Hasita: I think it’s like Ted making that statement about himself and choosing to find his worth on the inside and thinking, why am I being seen the way I’m being seen? We have been using judgment as a weapon or as a tool. Do you think flipping it is possible at all? Do you think we can make a habit out of curiosity?
Subha: Definitely. I think the word curiosity may feel heavy and loaded because it seems like you need a lot of time and energy to be extremely inquisitive about someone and everything that they do. What if we think: what are the three questions that I want to solve, and what do I want to get answered out of this- before we do something? Maybe that’s a good starting point.
Hasita: So from the pitching standpoint, I’m thinking of researching the person that I’m going to be talking to and probably researching my pitches. For example, have I customized the pitch for the person I’m talking to? If I was hearing it as an external person, would it still make sense to me? Who else is going to be involved in this decision-making?
How am I appealing to others and sharing my values across the table? Honestly, I usually take 5 minutes to look at the pitch before the meeting, but those would be great things to prepare before the meeting.
Subha: I think there’s an ocean of difference between saying, I’m not going to be judgmental and then going into the meeting unprepared versus trying to realize that they are having a conversation with me for a reason. Maybe they recognize the value I could bring to the table, and I could give them the information they need to make a decision about moving the engagement forward.
Hasita: That’s actually a very powerful perspective to take in general, particularly in high stakes meetings. But I have another question for you because you bring in a lot of corporate experience and you have worked with large teams before. So do you find that the ability to bring curiosity to the table has personally helped you, or have you seen that in action during your corporate life? Would you call that a leadership attribute for the leaders of today?
Subha: A whole-body yes. If I think about moments at work where I derived immense satisfaction at a job well done or a task completed for myself/ team or organization then it has been linked to curiosity.
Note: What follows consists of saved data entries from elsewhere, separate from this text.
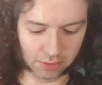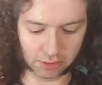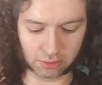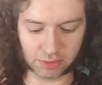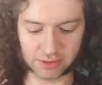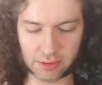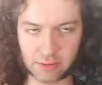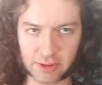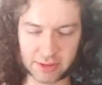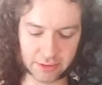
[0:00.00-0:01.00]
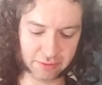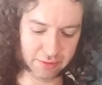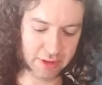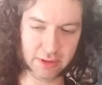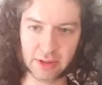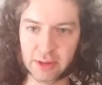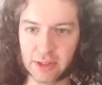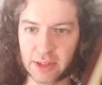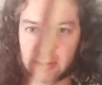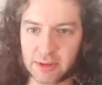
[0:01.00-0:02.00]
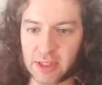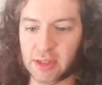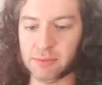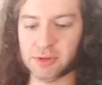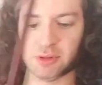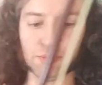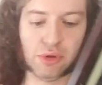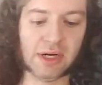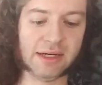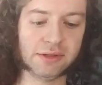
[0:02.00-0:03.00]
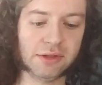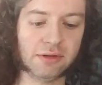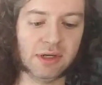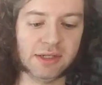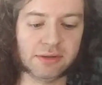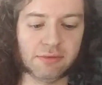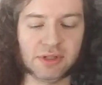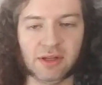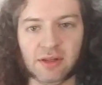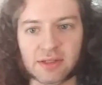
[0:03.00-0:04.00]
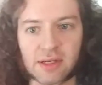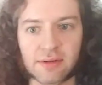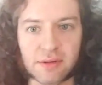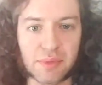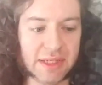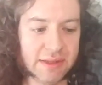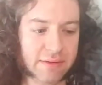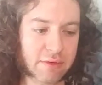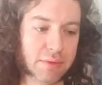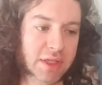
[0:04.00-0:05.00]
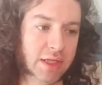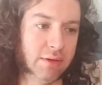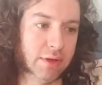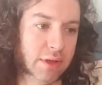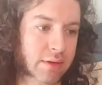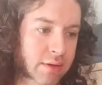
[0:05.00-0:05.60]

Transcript: go once or twice over it, and like I said, I'm using the Perastro rosin, which I think sounds the best for me anyway.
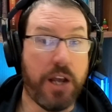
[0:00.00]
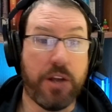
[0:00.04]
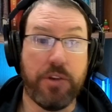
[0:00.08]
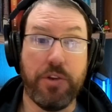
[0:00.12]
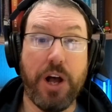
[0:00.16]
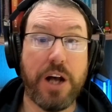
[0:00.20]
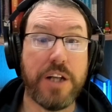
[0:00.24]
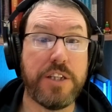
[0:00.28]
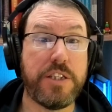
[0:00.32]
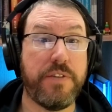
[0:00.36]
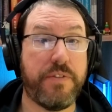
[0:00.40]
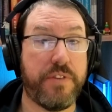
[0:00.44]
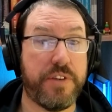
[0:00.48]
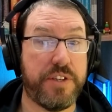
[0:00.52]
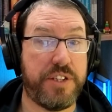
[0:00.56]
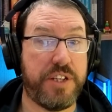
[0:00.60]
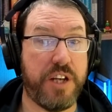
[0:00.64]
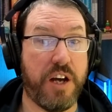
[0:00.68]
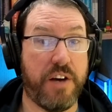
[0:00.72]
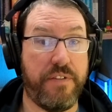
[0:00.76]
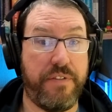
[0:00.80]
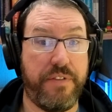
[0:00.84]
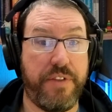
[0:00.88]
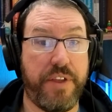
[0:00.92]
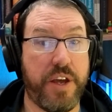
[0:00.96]
lots of the
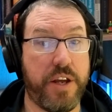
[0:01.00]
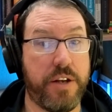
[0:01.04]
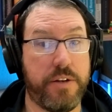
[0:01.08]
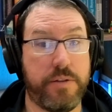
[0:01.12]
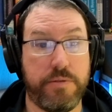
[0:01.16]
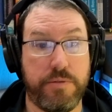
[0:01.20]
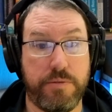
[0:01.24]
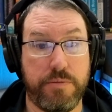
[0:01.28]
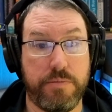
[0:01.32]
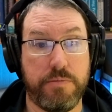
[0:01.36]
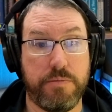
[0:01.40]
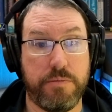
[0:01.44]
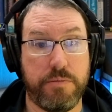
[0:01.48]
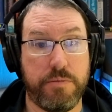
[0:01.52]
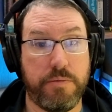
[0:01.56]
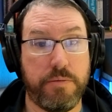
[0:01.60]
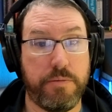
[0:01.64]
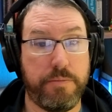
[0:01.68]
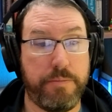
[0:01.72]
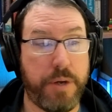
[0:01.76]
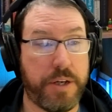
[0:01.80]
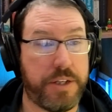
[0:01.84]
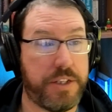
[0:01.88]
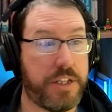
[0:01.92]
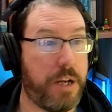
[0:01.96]
stuff that
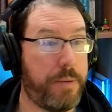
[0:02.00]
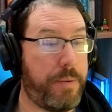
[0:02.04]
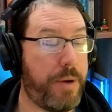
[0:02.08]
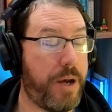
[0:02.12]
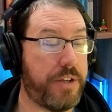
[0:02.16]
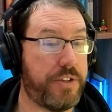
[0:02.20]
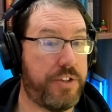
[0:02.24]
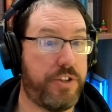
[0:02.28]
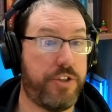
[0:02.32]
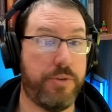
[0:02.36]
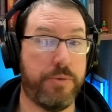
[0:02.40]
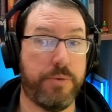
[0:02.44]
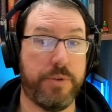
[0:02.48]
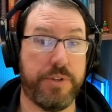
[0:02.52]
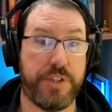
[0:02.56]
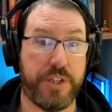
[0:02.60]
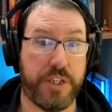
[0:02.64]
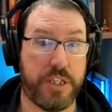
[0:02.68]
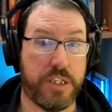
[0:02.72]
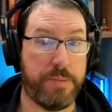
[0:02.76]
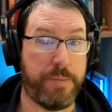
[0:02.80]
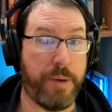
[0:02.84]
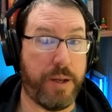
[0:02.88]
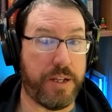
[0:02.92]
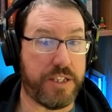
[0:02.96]
Mix It Up has to do was
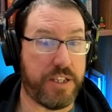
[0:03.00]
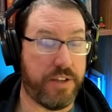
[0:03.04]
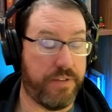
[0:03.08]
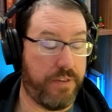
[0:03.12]
expensive.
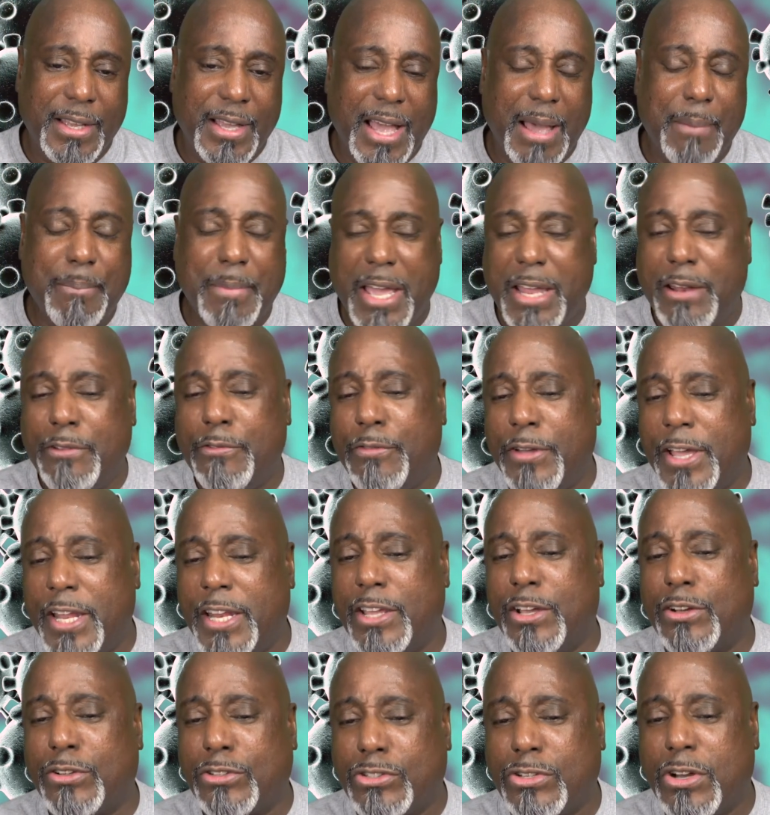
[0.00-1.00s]
I made a
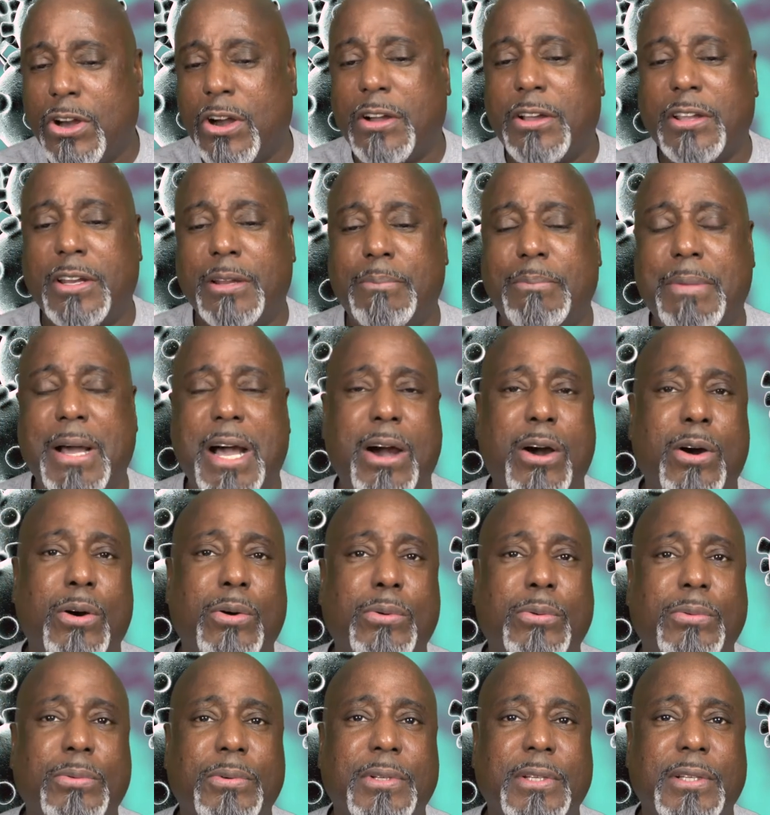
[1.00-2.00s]
video talking
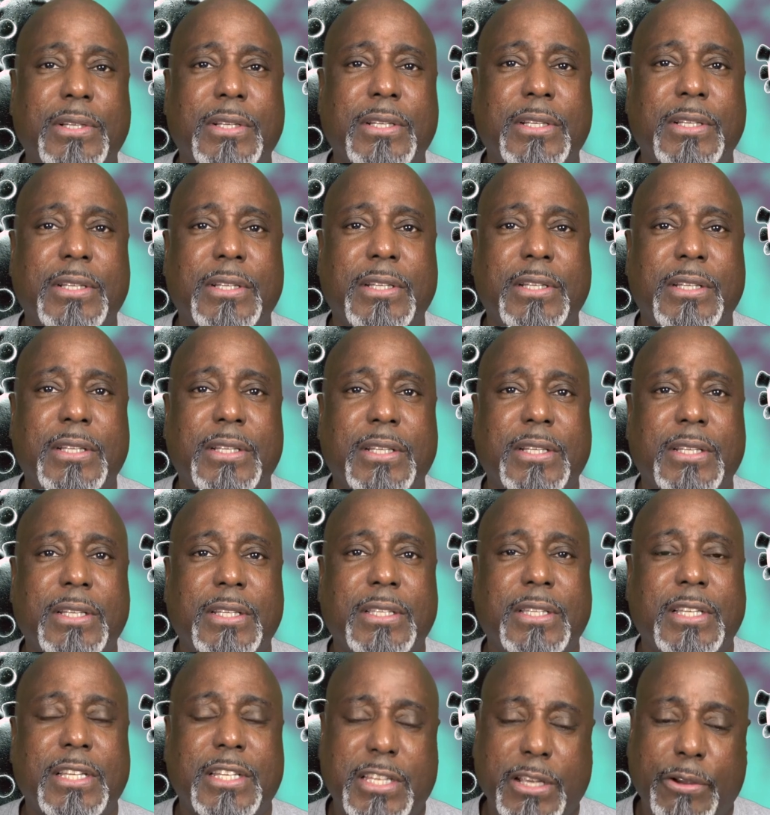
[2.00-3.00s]
about
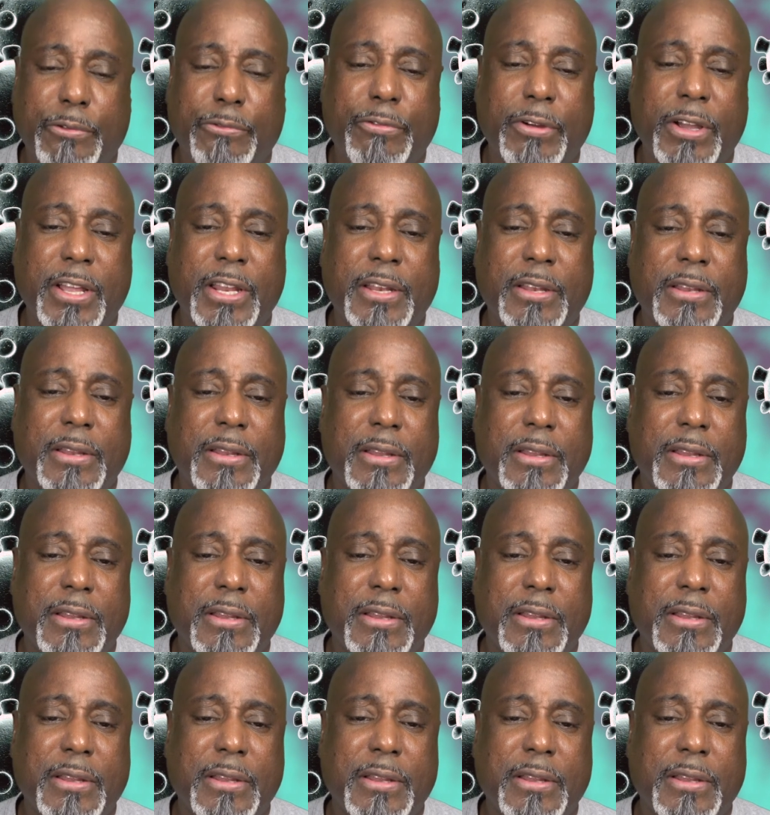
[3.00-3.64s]
the different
To be able to take a step back to see what’s happening, what’s the pattern and what are our customers saying, etc. When I was running a process shop back at Citi, we had a lot of customer feedback.
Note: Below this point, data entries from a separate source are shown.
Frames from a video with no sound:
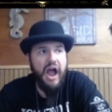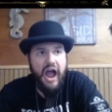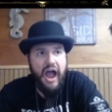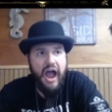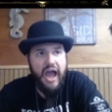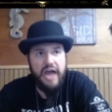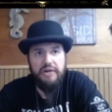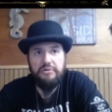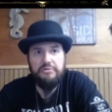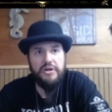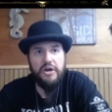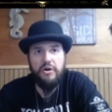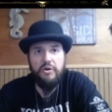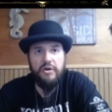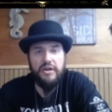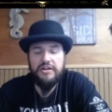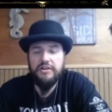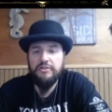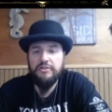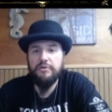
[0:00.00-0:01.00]
I don't know,
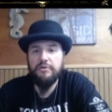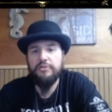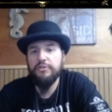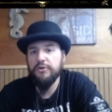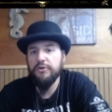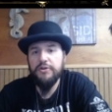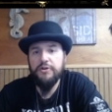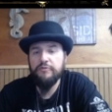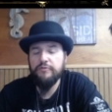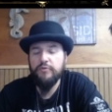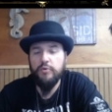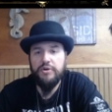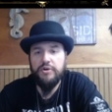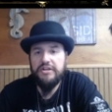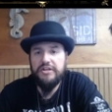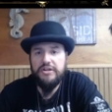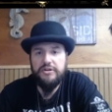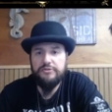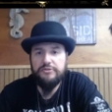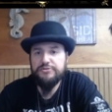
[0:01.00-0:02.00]
in another 30 or 40
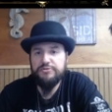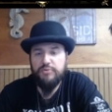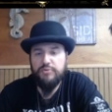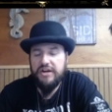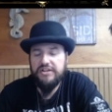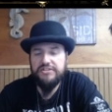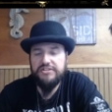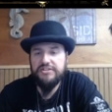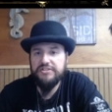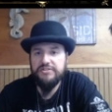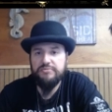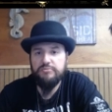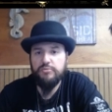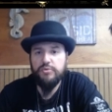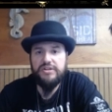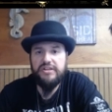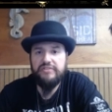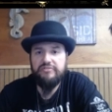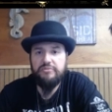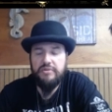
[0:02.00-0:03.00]
years, racism
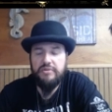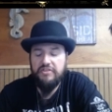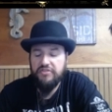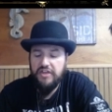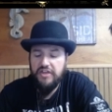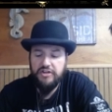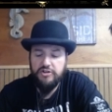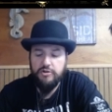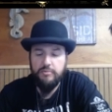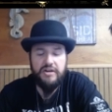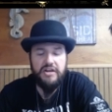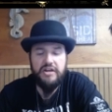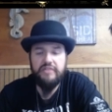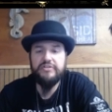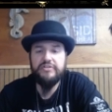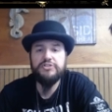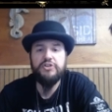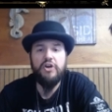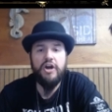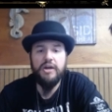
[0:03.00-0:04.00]
wouldn't even be a thing. Nobody'd
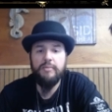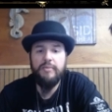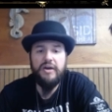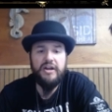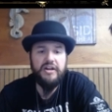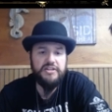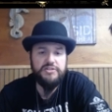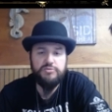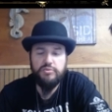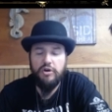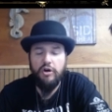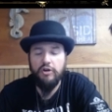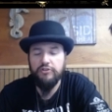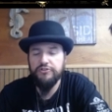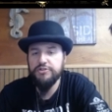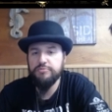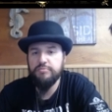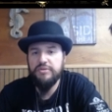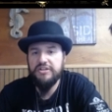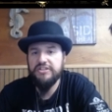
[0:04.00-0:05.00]
even talk about it because we'd all
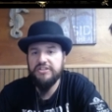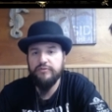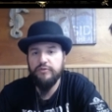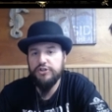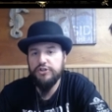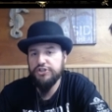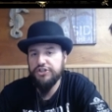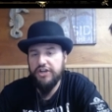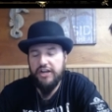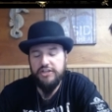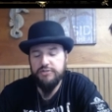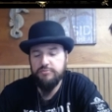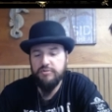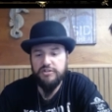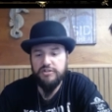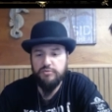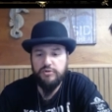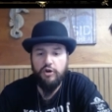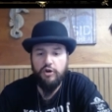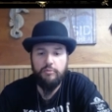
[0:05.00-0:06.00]
just be different shades
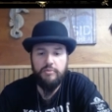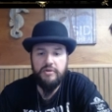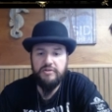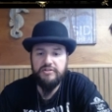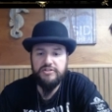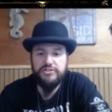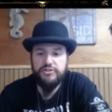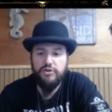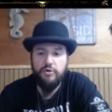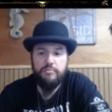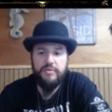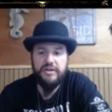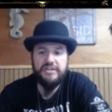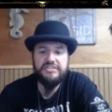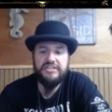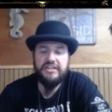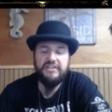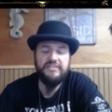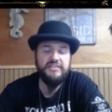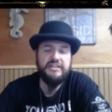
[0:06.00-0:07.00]
because we'd all be so
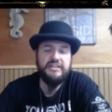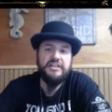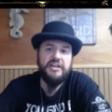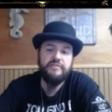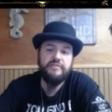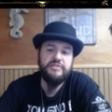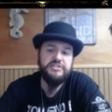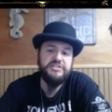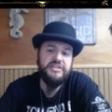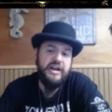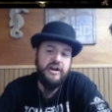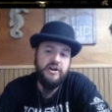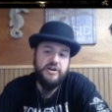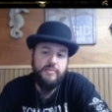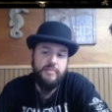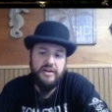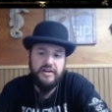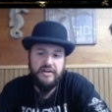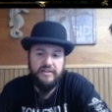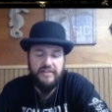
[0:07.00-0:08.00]
mixed in that none of us cared
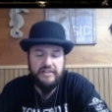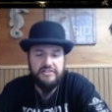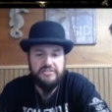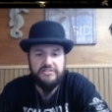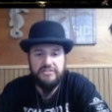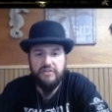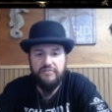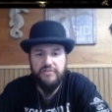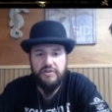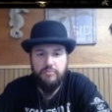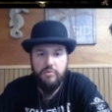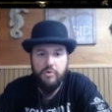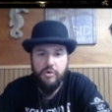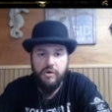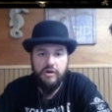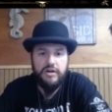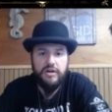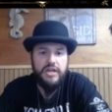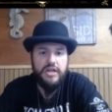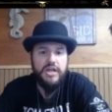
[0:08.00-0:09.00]
about any of that stuff
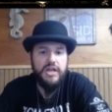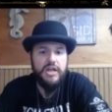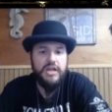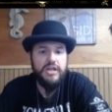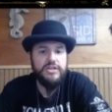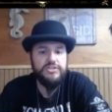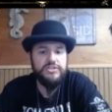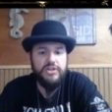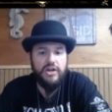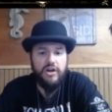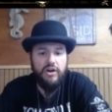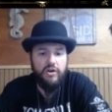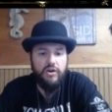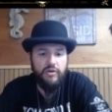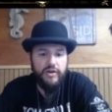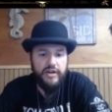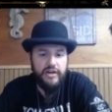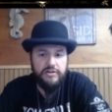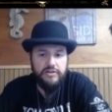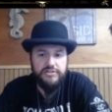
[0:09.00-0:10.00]
anymore.
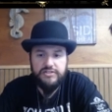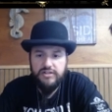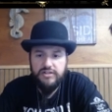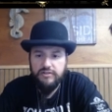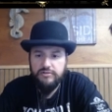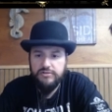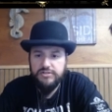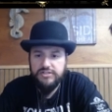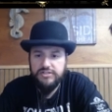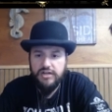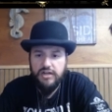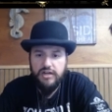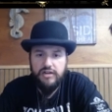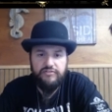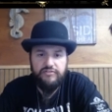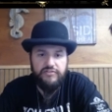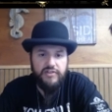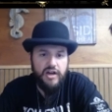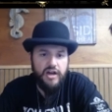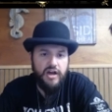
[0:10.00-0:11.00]
So here's another
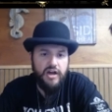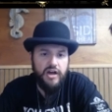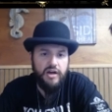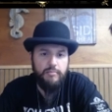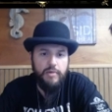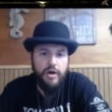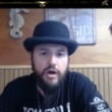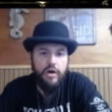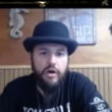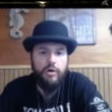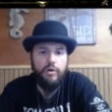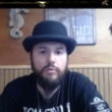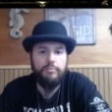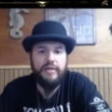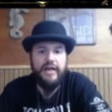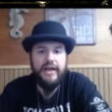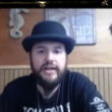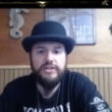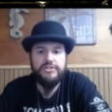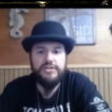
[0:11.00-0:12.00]
stuff. Um, oh,
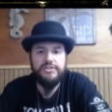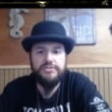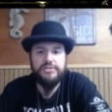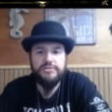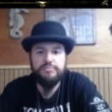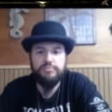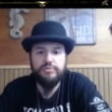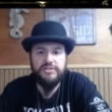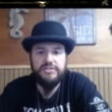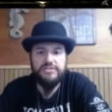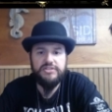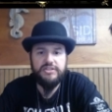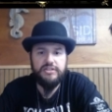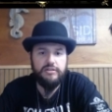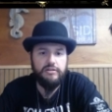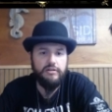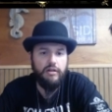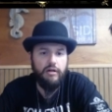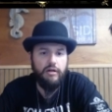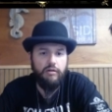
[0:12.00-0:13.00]
Black Jesus, please
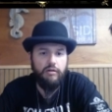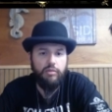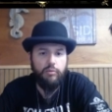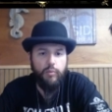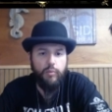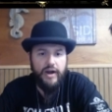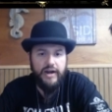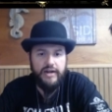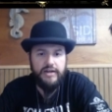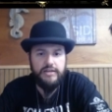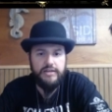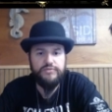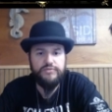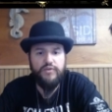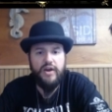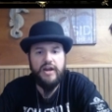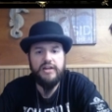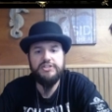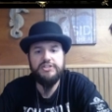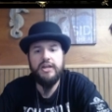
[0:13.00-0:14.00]
kill all the whiteys.
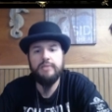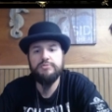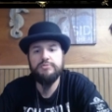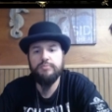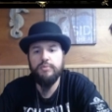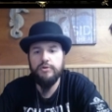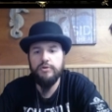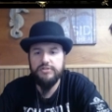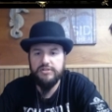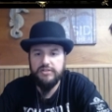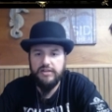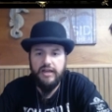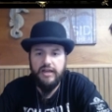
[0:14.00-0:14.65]
Frank James person.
If you could take a minute to step back and see what the customers are saying, you’ll get different perspectives on things. For instance, when you have loads of transactions and client calls and one team member is always overloaded with tasks, the fast judgement would be that she doesn’t manage her time or she’s not doing well at her job.
But since there’s a pattern, we started to look, and she was receiving more and more calls and emails from customers because she was good at her job and trusted by them more than other members of the team. So, it’s easy to banter about words like curiosity and judgment, but it does make a difference when you start to take a bit of a step back and look for patterns.
Hasita: And I wanted to ask you, how would you feel if we were to invite many virtual guests into this room? Are you excited?
Subha: Yeah, I’m really excited for the season because I think both of us have also gone a little bit out of our own comfort zone to reach out to new and interesting people in our networks and to really bring out their stories, to inspire and challenge each of us. There’s something to be learned from everyone, and I’m looking forward to having fun conversations and taking some inspiration from them.
Hasita: Sounds like a wonderful plan. And, of course, we are always ready for more Small Talk.
Subha: Always nice chatting with you. Bye.